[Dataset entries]
+++++
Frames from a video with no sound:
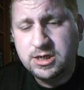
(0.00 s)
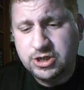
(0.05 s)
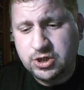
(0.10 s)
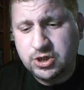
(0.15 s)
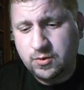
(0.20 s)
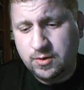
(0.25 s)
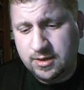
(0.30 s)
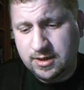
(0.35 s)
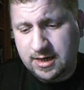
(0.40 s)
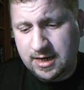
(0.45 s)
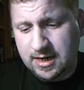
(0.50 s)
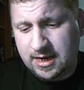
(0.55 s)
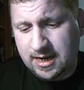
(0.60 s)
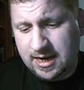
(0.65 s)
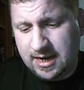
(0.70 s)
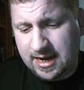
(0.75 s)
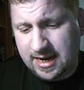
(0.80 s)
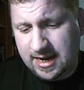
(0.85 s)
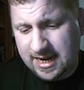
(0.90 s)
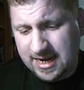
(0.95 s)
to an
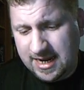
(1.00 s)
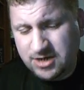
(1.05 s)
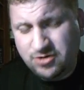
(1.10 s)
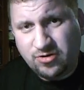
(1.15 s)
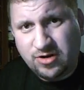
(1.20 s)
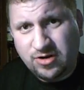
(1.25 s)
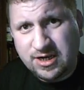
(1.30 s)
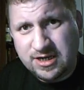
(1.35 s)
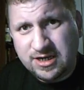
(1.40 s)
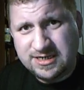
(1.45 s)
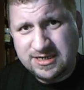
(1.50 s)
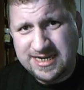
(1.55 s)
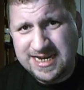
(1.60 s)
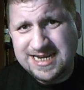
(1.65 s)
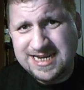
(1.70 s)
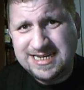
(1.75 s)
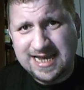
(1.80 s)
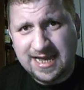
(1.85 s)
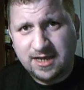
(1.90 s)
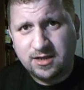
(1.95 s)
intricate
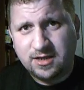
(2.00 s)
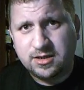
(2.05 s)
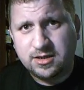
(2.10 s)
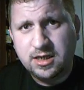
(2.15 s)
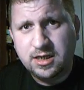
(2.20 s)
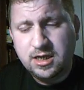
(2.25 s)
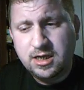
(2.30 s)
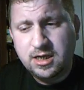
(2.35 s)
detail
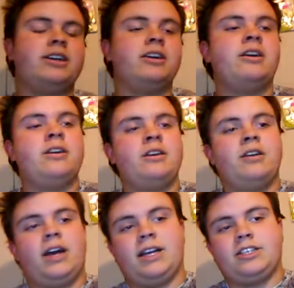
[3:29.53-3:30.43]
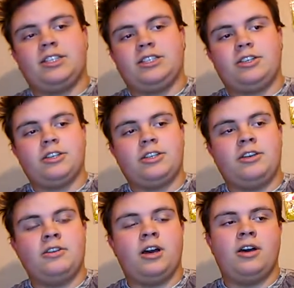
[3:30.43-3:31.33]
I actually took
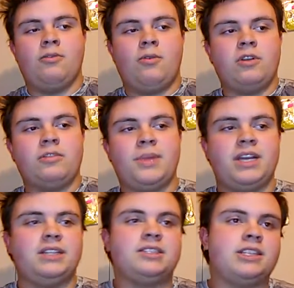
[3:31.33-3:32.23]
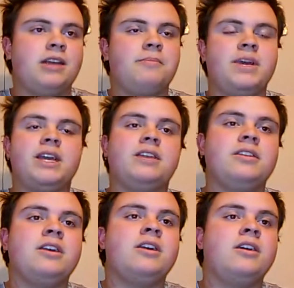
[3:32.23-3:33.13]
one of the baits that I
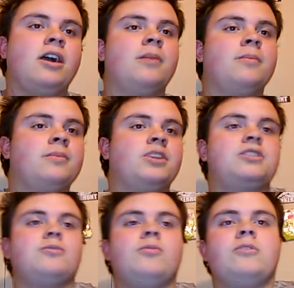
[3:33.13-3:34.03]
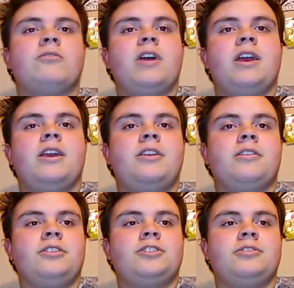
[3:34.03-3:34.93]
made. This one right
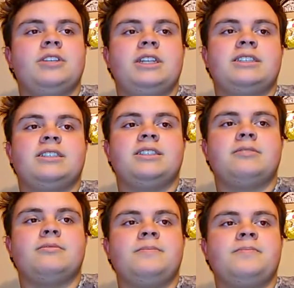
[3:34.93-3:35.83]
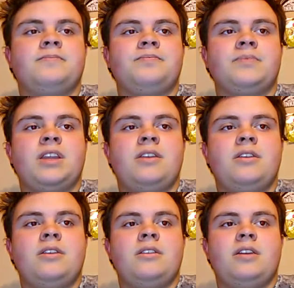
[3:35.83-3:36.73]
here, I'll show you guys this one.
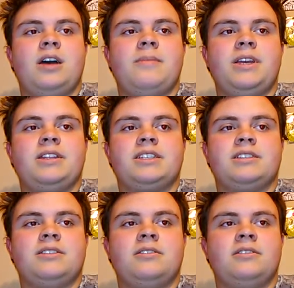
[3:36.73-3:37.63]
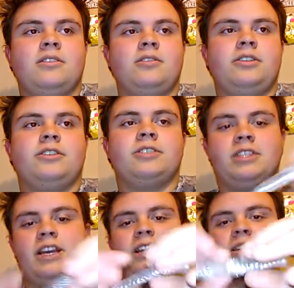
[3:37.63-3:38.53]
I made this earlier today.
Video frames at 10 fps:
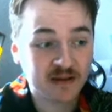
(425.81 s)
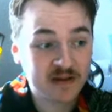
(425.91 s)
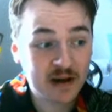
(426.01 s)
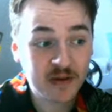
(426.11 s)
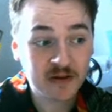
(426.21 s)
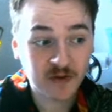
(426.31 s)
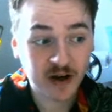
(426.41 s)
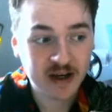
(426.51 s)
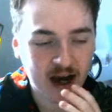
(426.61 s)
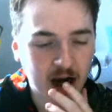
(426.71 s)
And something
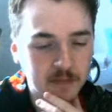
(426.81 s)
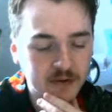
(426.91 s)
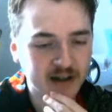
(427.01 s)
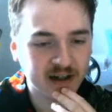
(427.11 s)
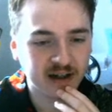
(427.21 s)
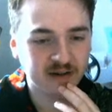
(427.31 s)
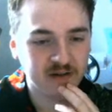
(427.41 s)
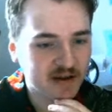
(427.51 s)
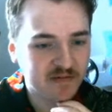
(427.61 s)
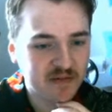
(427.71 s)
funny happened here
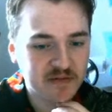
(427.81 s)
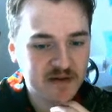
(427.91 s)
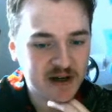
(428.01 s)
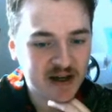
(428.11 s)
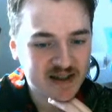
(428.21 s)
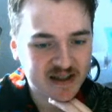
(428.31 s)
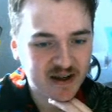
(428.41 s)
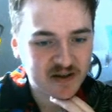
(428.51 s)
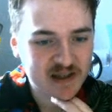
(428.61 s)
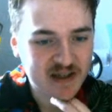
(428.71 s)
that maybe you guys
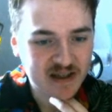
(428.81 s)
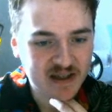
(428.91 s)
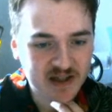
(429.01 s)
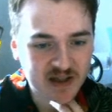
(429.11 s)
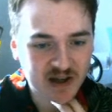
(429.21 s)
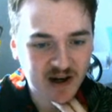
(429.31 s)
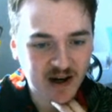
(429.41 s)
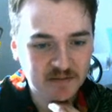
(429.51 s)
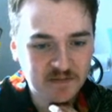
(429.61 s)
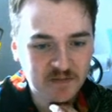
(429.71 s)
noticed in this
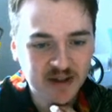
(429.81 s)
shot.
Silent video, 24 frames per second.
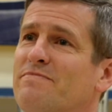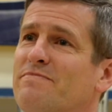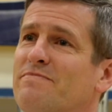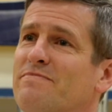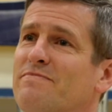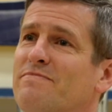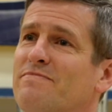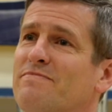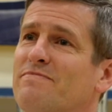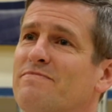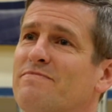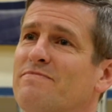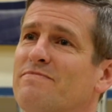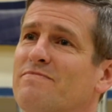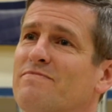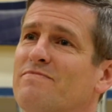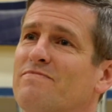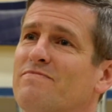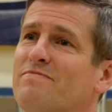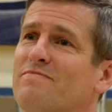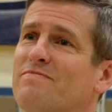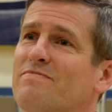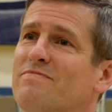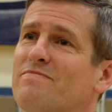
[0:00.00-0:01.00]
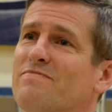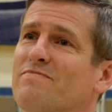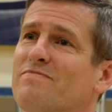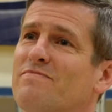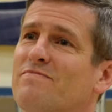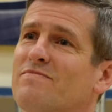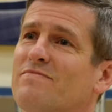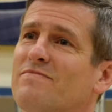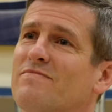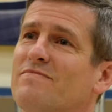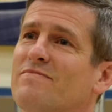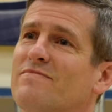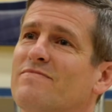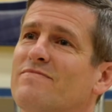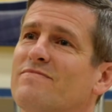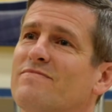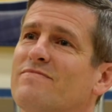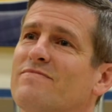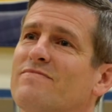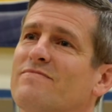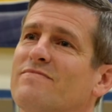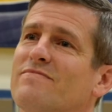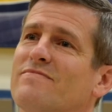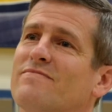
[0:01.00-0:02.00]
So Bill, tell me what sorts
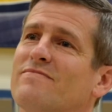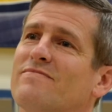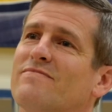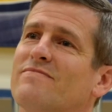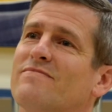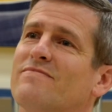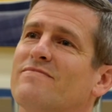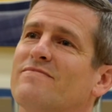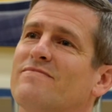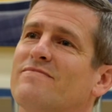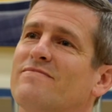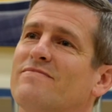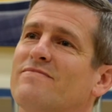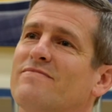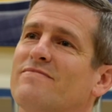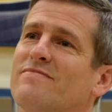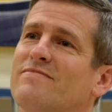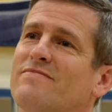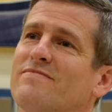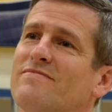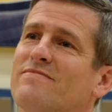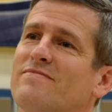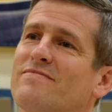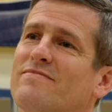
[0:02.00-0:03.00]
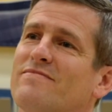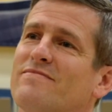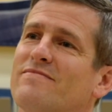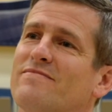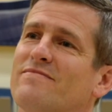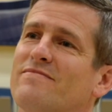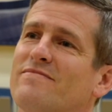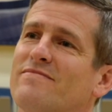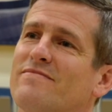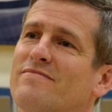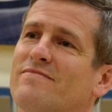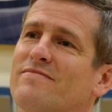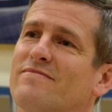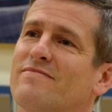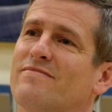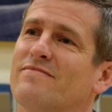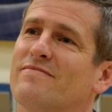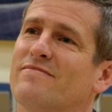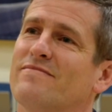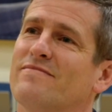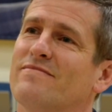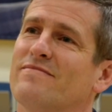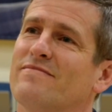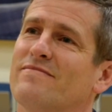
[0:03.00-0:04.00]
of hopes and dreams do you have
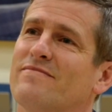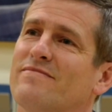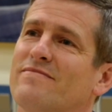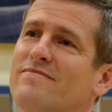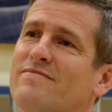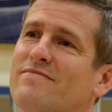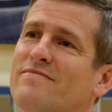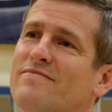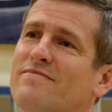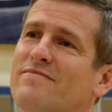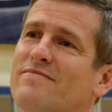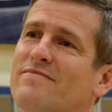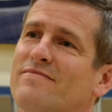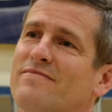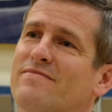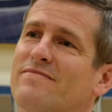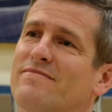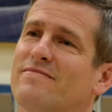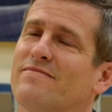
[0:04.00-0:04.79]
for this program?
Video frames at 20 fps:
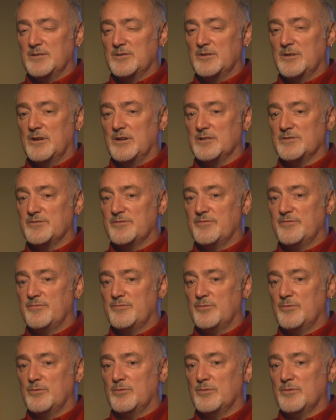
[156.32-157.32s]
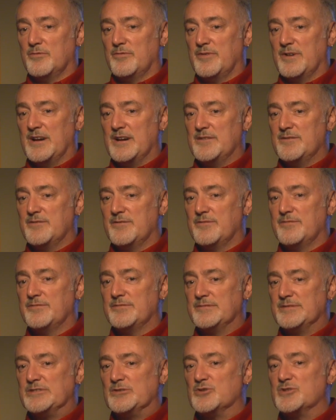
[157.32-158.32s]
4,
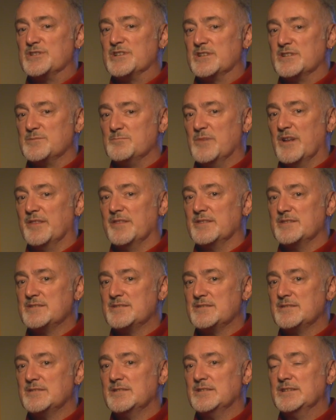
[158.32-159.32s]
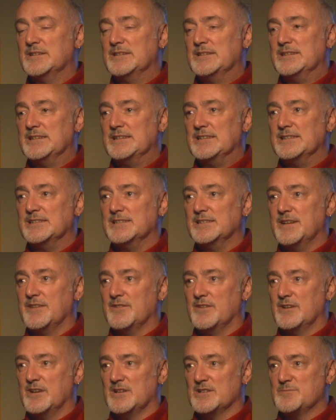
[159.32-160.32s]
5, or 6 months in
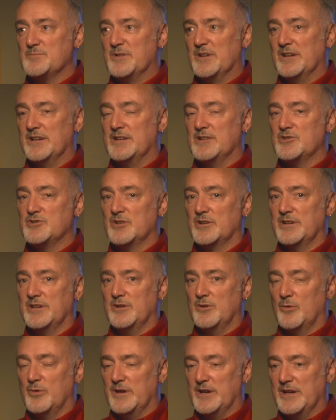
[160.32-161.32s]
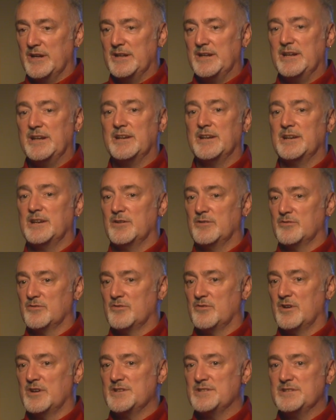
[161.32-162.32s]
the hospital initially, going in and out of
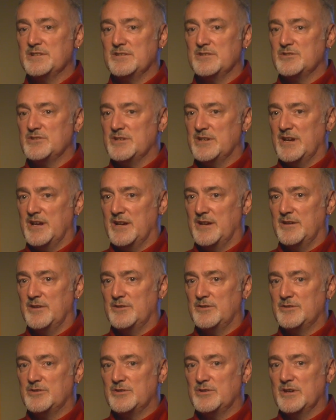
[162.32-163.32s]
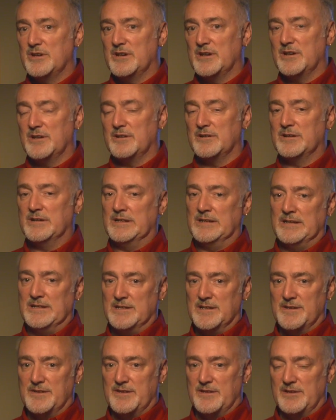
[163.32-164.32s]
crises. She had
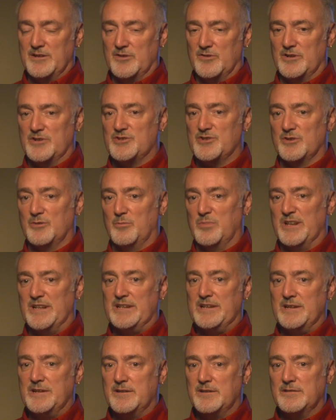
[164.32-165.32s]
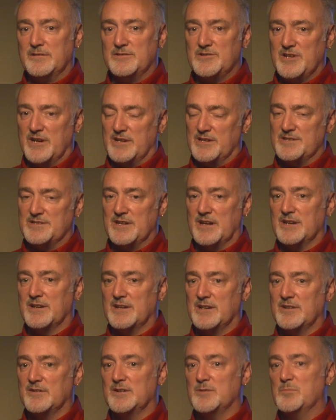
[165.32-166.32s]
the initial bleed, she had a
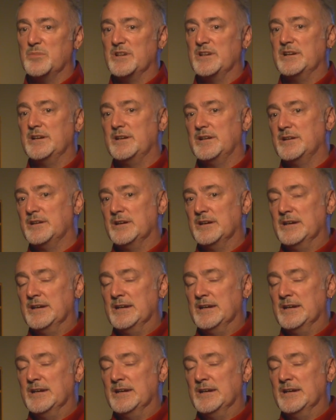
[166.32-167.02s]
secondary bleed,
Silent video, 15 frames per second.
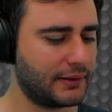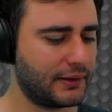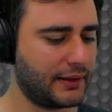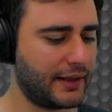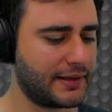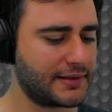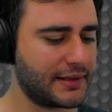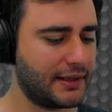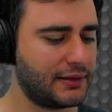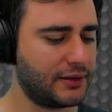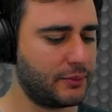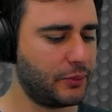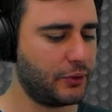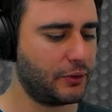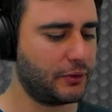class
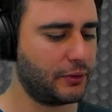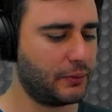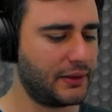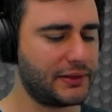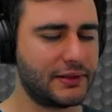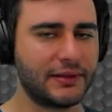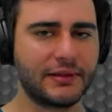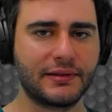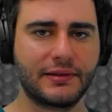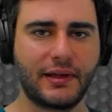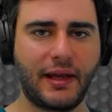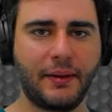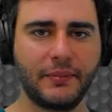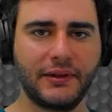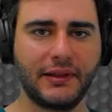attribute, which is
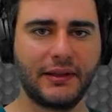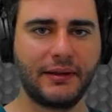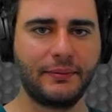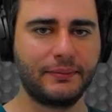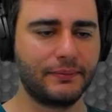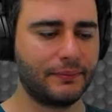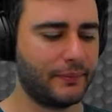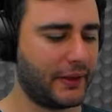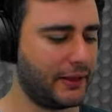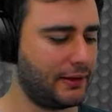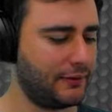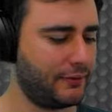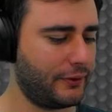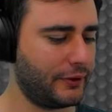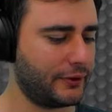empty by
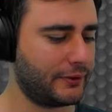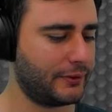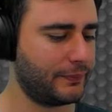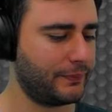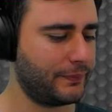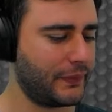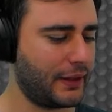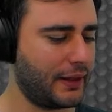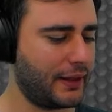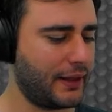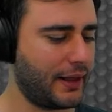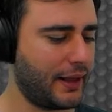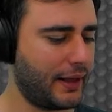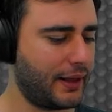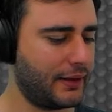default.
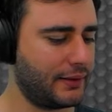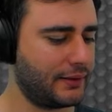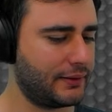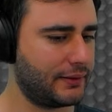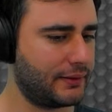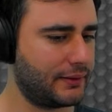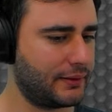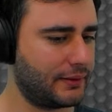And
+++++
Print the data above exactly; drop every picture.

Frames from a video with no sound:
(0.00 s)
(0.05 s)
(0.10 s)
(0.15 s)
(0.20 s)
(0.25 s)
(0.30 s)
(0.35 s)
(0.40 s)
(0.45 s)
(0.50 s)
(0.55 s)
(0.60 s)
(0.65 s)
(0.70 s)
(0.75 s)
(0.80 s)
(0.85 s)
(0.90 s)
(0.95 s)
to an
(1.00 s)
(1.05 s)
(1.10 s)
(1.15 s)
(1.20 s)
(1.25 s)
(1.30 s)
(1.35 s)
(1.40 s)
(1.45 s)
(1.50 s)
(1.55 s)
(1.60 s)
(1.65 s)
(1.70 s)
(1.75 s)
(1.80 s)
(1.85 s)
(1.90 s)
(1.95 s)
intricate
(2.00 s)
(2.05 s)
(2.10 s)
(2.15 s)
(2.20 s)
(2.25 s)
(2.30 s)
(2.35 s)
detail
[3:29.53-3:30.43]
[3:30.43-3:31.33]
I actually took
[3:31.33-3:32.23]
[3:32.23-3:33.13]
one of the baits that I
[3:33.13-3:34.03]
[3:34.03-3:34.93]
made. This one right
[3:34.93-3:35.83]
[3:35.83-3:36.73]
here, I'll show you guys this one.
[3:36.73-3:37.63]
[3:37.63-3:38.53]
I made this earlier today.
Video frames at 10 fps:
(425.81 s)
(425.91 s)
(426.01 s)
(426.11 s)
(426.21 s)
(426.31 s)
(426.41 s)
(426.51 s)
(426.61 s)
(426.71 s)
And something
(426.81 s)
(426.91 s)
(427.01 s)
(427.11 s)
(427.21 s)
(427.31 s)
(427.41 s)
(427.51 s)
(427.61 s)
(427.71 s)
funny happened here
(427.81 s)
(427.91 s)
(428.01 s)
(428.11 s)
(428.21 s)
(428.31 s)
(428.41 s)
(428.51 s)
(428.61 s)
(428.71 s)
that maybe you guys
(428.81 s)
(428.91 s)
(429.01 s)
(429.11 s)
(429.21 s)
(429.31 s)
(429.41 s)
(429.51 s)
(429.61 s)
(429.71 s)
noticed in this
(429.81 s)
shot.
Silent video, 24 frames per second.
[0:00.00-0:01.00]
[0:01.00-0:02.00]
So Bill, tell me what sorts
[0:02.00-0:03.00]
[0:03.00-0:04.00]
of hopes and dreams do you have
[0:04.00-0:04.79]
for this program?
Video frames at 20 fps:
[156.32-157.32s]
[157.32-158.32s]
4,
[158.32-159.32s]
[159.32-160.32s]
5, or 6 months in
[160.32-161.32s]
[161.32-162.32s]
the hospital initially, going in and out of
[162.32-163.32s]
[163.32-164.32s]
crises. She had
[164.32-165.32s]
[165.32-166.32s]
the initial bleed, she had a
[166.32-167.02s]
secondary bleed,
Silent video, 15 frames per second.
class
attribute, which is
empty by
default.
And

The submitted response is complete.